* Task goal *
The records below are to be output exactly, except for their pictures.

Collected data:
Segment Open

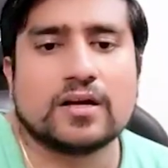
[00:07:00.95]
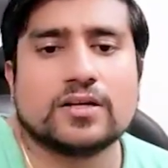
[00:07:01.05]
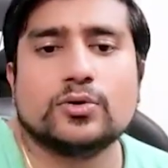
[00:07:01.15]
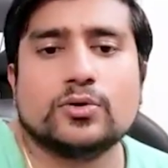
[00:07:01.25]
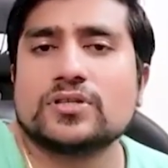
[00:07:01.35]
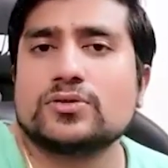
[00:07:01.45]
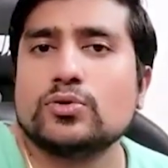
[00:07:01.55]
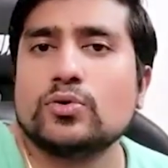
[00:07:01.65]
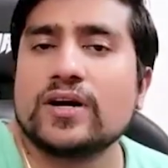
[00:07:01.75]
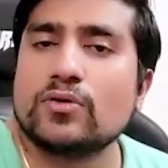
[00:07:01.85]
Users
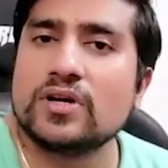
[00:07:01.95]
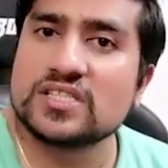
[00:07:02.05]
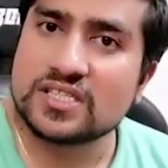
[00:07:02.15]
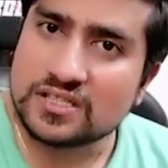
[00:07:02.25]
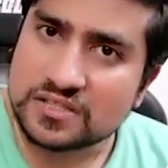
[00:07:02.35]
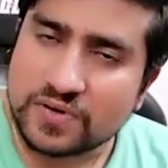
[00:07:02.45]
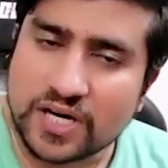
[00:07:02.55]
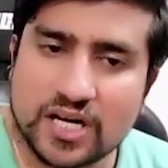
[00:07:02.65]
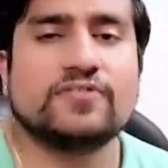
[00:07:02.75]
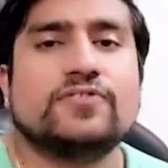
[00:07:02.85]
2 can only see this
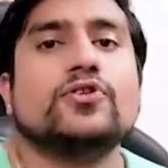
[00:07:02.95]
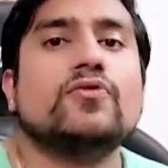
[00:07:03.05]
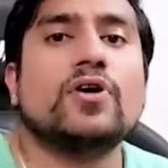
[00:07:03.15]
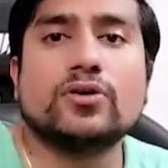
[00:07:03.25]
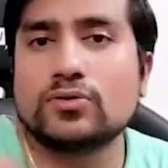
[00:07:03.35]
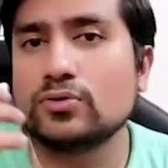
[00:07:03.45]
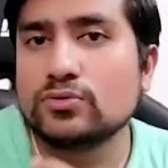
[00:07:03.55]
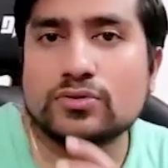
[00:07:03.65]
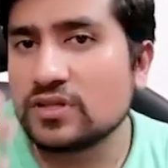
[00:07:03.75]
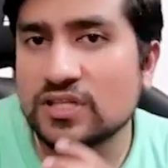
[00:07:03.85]
file. If you want to
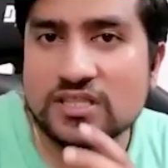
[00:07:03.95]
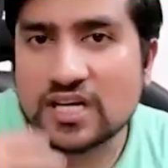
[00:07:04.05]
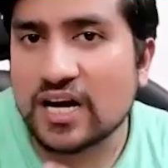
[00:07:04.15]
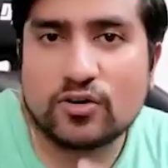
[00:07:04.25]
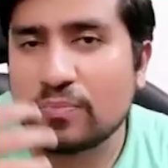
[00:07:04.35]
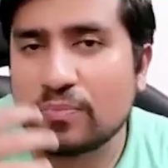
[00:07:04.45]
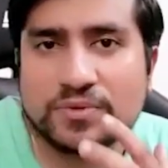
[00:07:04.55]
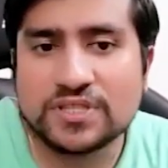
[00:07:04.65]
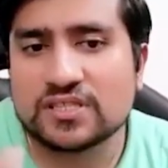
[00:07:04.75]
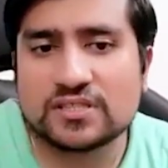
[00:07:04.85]
do this kind of
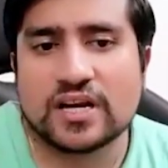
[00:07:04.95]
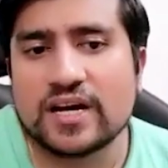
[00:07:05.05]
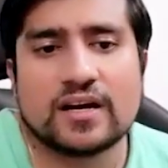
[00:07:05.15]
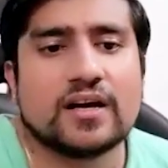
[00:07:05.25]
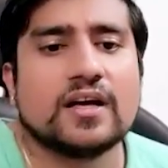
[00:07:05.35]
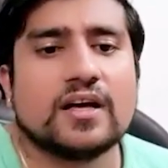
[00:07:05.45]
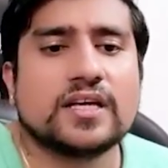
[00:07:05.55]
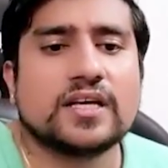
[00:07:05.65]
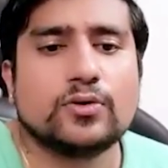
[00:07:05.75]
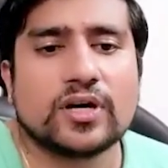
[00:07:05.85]
permissions, right,
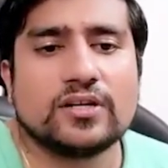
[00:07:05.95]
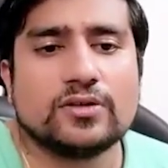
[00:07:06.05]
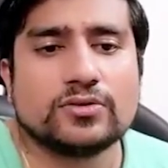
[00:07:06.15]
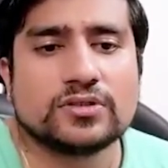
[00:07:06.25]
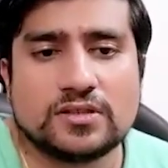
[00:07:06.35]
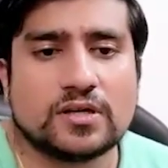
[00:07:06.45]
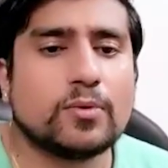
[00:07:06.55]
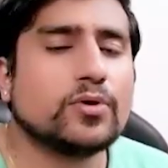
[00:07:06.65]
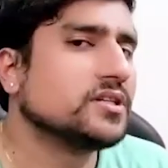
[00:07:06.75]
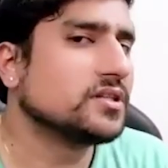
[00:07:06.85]
then you can use
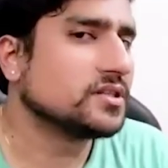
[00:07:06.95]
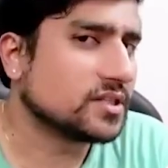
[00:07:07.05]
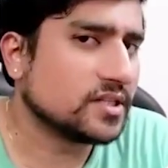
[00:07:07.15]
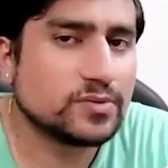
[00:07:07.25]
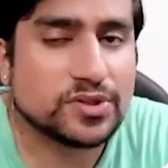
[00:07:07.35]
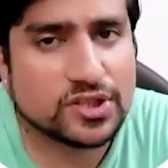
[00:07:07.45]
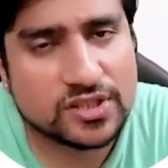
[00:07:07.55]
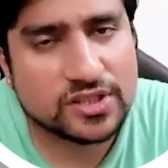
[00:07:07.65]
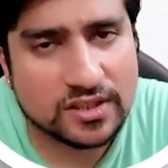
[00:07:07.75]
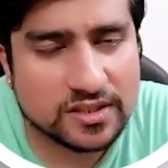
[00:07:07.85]
CHMode in this case, which
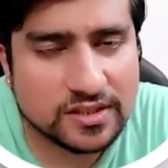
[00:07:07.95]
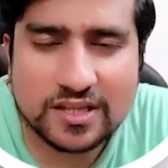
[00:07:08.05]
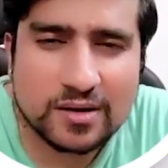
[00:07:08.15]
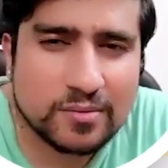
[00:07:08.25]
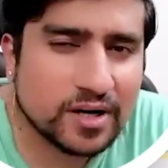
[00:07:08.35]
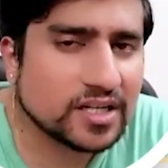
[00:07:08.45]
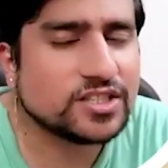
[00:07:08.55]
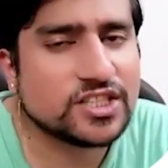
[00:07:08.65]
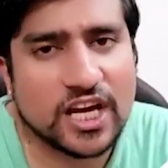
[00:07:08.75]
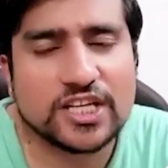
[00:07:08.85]
is nothing but a
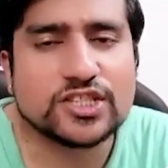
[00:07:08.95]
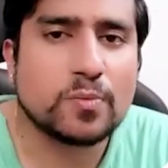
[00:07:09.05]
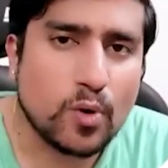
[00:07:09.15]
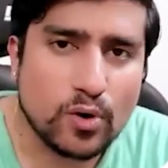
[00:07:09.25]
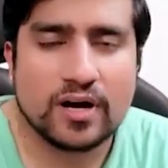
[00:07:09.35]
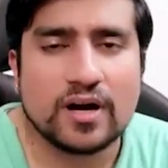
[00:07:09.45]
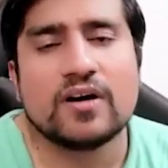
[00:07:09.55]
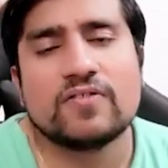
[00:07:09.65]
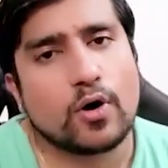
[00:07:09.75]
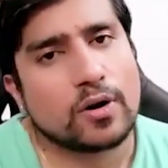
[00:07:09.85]
change mode
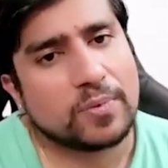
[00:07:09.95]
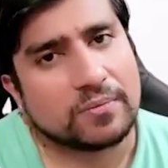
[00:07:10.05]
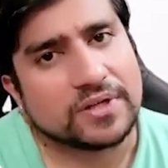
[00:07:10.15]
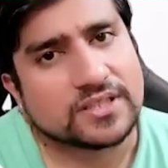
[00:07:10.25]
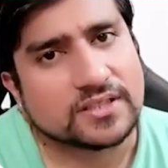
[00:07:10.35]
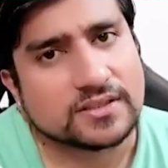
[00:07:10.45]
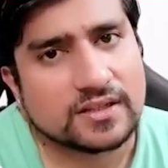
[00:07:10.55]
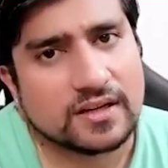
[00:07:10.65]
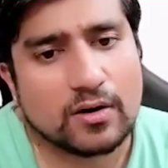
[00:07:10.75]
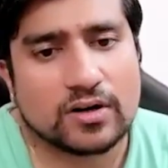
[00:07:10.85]
for permissions.
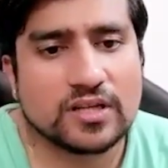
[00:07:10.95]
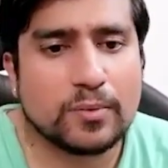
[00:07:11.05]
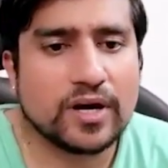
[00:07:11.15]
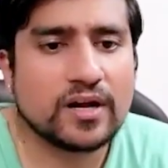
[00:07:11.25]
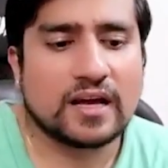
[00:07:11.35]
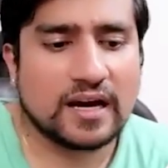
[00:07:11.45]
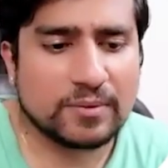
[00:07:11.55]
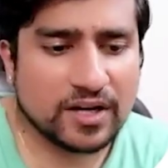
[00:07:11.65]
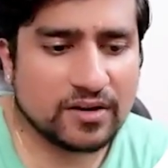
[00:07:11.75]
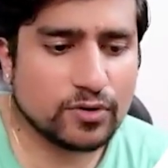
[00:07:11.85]
Got the point? I'm
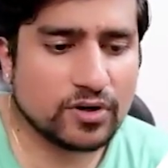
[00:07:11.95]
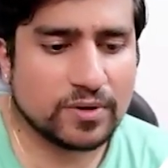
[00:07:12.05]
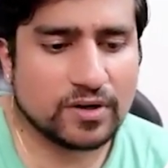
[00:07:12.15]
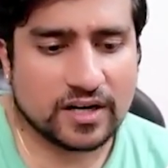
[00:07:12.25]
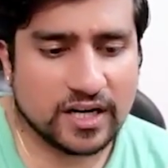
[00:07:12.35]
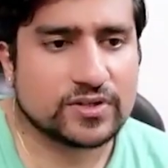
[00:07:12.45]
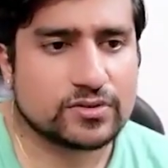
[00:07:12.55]
going to give you a couple of reads.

Segment Closed

* Task result *
[00:07:00.95]
[00:07:01.05]
[00:07:01.15]
[00:07:01.25]
[00:07:01.35]
[00:07:01.45]
[00:07:01.55]
[00:07:01.65]
[00:07:01.75]
[00:07:01.85]
Users
[00:07:01.95]
[00:07:02.05]
[00:07:02.15]
[00:07:02.25]
[00:07:02.35]
[00:07:02.45]
[00:07:02.55]
[00:07:02.65]
[00:07:02.75]
[00:07:02.85]
2 can only see this
[00:07:02.95]
[00:07:03.05]
[00:07:03.15]
[00:07:03.25]
[00:07:03.35]
[00:07:03.45]
[00:07:03.55]
[00:07:03.65]
[00:07:03.75]
[00:07:03.85]
file. If you want to
[00:07:03.95]
[00:07:04.05]
[00:07:04.15]
[00:07:04.25]
[00:07:04.35]
[00:07:04.45]
[00:07:04.55]
[00:07:04.65]
[00:07:04.75]
[00:07:04.85]
do this kind of
[00:07:04.95]
[00:07:05.05]
[00:07:05.15]
[00:07:05.25]
[00:07:05.35]
[00:07:05.45]
[00:07:05.55]
[00:07:05.65]
[00:07:05.75]
[00:07:05.85]
permissions, right,
[00:07:05.95]
[00:07:06.05]
[00:07:06.15]
[00:07:06.25]
[00:07:06.35]
[00:07:06.45]
[00:07:06.55]
[00:07:06.65]
[00:07:06.75]
[00:07:06.85]
then you can use
[00:07:06.95]
[00:07:07.05]
[00:07:07.15]
[00:07:07.25]
[00:07:07.35]
[00:07:07.45]
[00:07:07.55]
[00:07:07.65]
[00:07:07.75]
[00:07:07.85]
CHMode in this case, which
[00:07:07.95]
[00:07:08.05]
[00:07:08.15]
[00:07:08.25]
[00:07:08.35]
[00:07:08.45]
[00:07:08.55]
[00:07:08.65]
[00:07:08.75]
[00:07:08.85]
is nothing but a
[00:07:08.95]
[00:07:09.05]
[00:07:09.15]
[00:07:09.25]
[00:07:09.35]
[00:07:09.45]
[00:07:09.55]
[00:07:09.65]
[00:07:09.75]
[00:07:09.85]
change mode
[00:07:09.95]
[00:07:10.05]
[00:07:10.15]
[00:07:10.25]
[00:07:10.35]
[00:07:10.45]
[00:07:10.55]
[00:07:10.65]
[00:07:10.75]
[00:07:10.85]
for permissions.
[00:07:10.95]
[00:07:11.05]
[00:07:11.15]
[00:07:11.25]
[00:07:11.35]
[00:07:11.45]
[00:07:11.55]
[00:07:11.65]
[00:07:11.75]
[00:07:11.85]
Got the point? I'm
[00:07:11.95]
[00:07:12.05]
[00:07:12.15]
[00:07:12.25]
[00:07:12.35]
[00:07:12.45]
[00:07:12.55]
going to give you a couple of reads.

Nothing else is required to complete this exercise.